• **Aim of the exercise**: Your task is to retype, exactly and without pictures, the line holding "[0:01.60-0:02.13]" and each line that follows it to the end of the entries.

• **Data shown**:
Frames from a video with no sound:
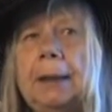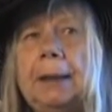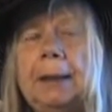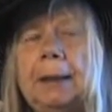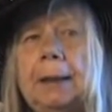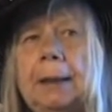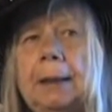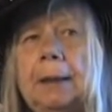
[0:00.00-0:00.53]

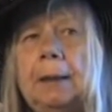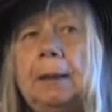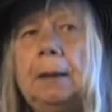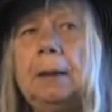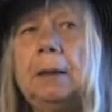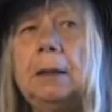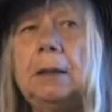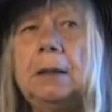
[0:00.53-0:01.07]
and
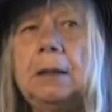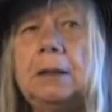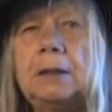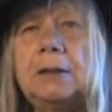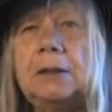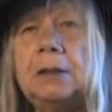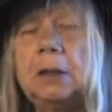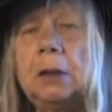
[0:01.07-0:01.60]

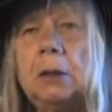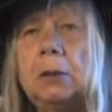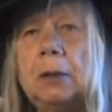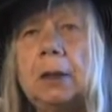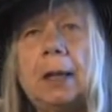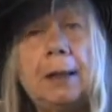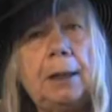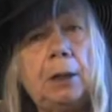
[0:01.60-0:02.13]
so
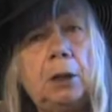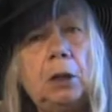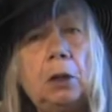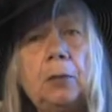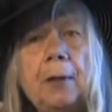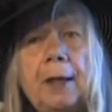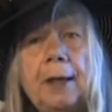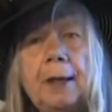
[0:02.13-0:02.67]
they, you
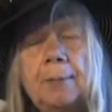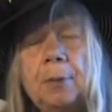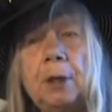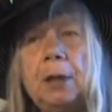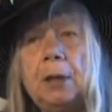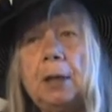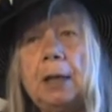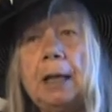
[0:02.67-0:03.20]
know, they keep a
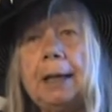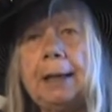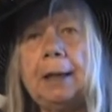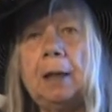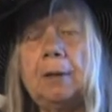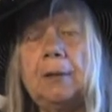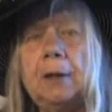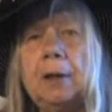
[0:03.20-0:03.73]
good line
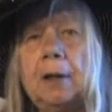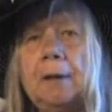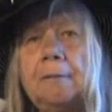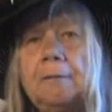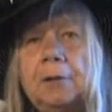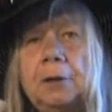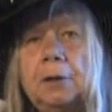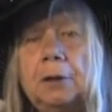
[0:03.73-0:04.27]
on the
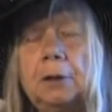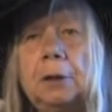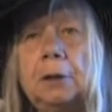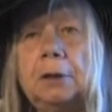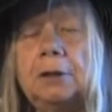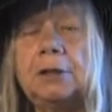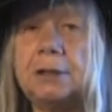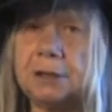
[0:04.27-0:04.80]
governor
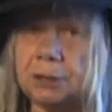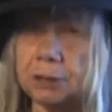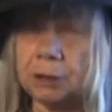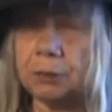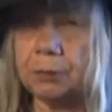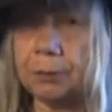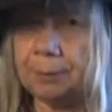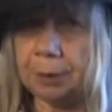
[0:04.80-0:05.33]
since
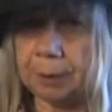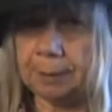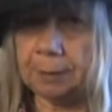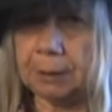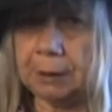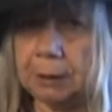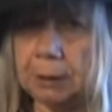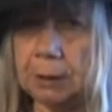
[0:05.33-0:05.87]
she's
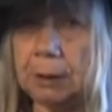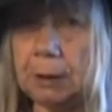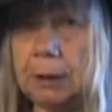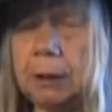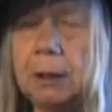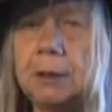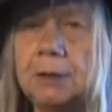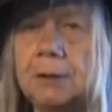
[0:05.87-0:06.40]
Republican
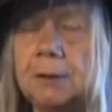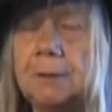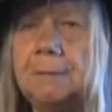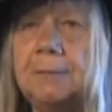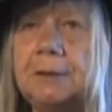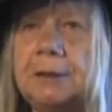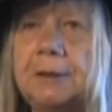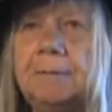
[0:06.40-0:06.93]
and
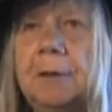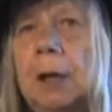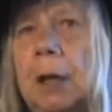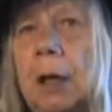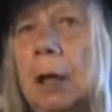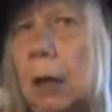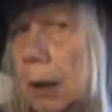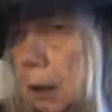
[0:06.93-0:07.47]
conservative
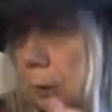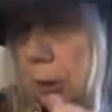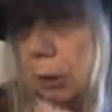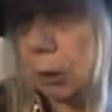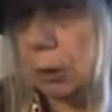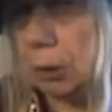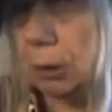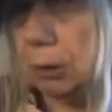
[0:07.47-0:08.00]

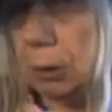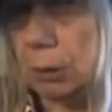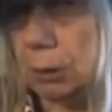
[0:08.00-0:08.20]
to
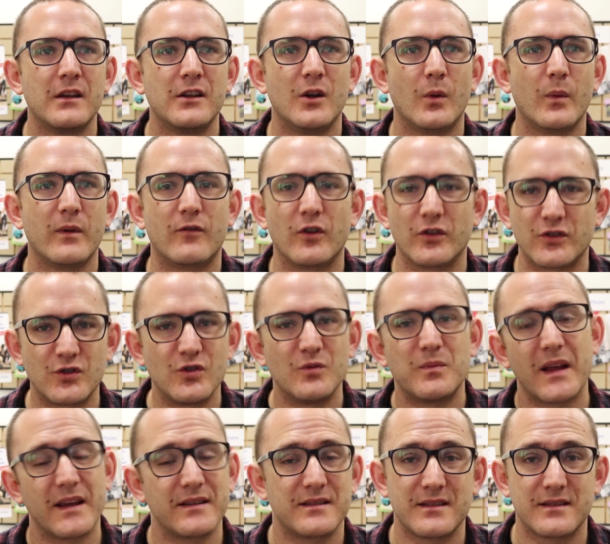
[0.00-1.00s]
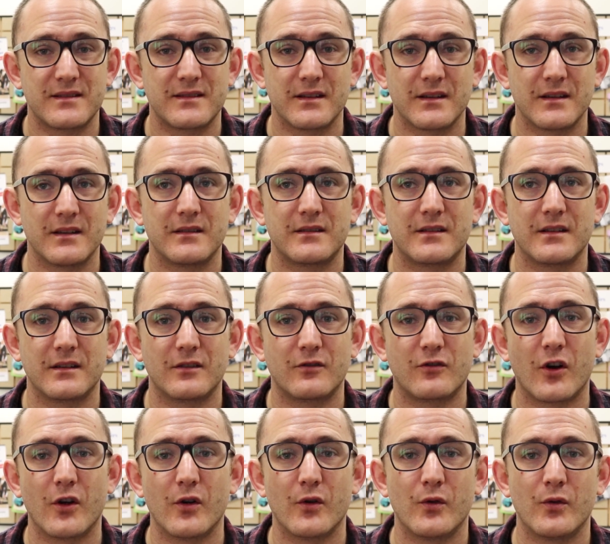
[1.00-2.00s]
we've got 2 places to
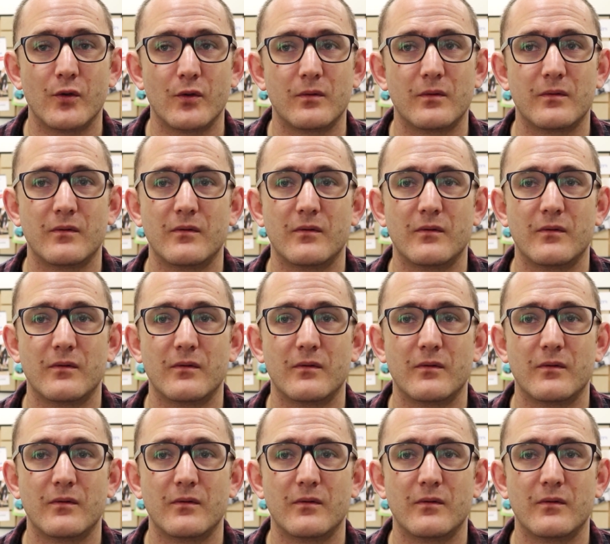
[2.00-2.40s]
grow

• **Expected answer**:
[0:01.60-0:02.13]
so
[0:02.13-0:02.67]
they, you
[0:02.67-0:03.20]
know, they keep a
[0:03.20-0:03.73]
good line
[0:03.73-0:04.27]
on the
[0:04.27-0:04.80]
governor
[0:04.80-0:05.33]
since
[0:05.33-0:05.87]
she's
[0:05.87-0:06.40]
Republican
[0:06.40-0:06.93]
and
[0:06.93-0:07.47]
conservative
[0:07.47-0:08.00]

[0:08.00-0:08.20]
to
[0.00-1.00s]
[1.00-2.00s]
we've got 2 places to
[2.00-2.40s]
grow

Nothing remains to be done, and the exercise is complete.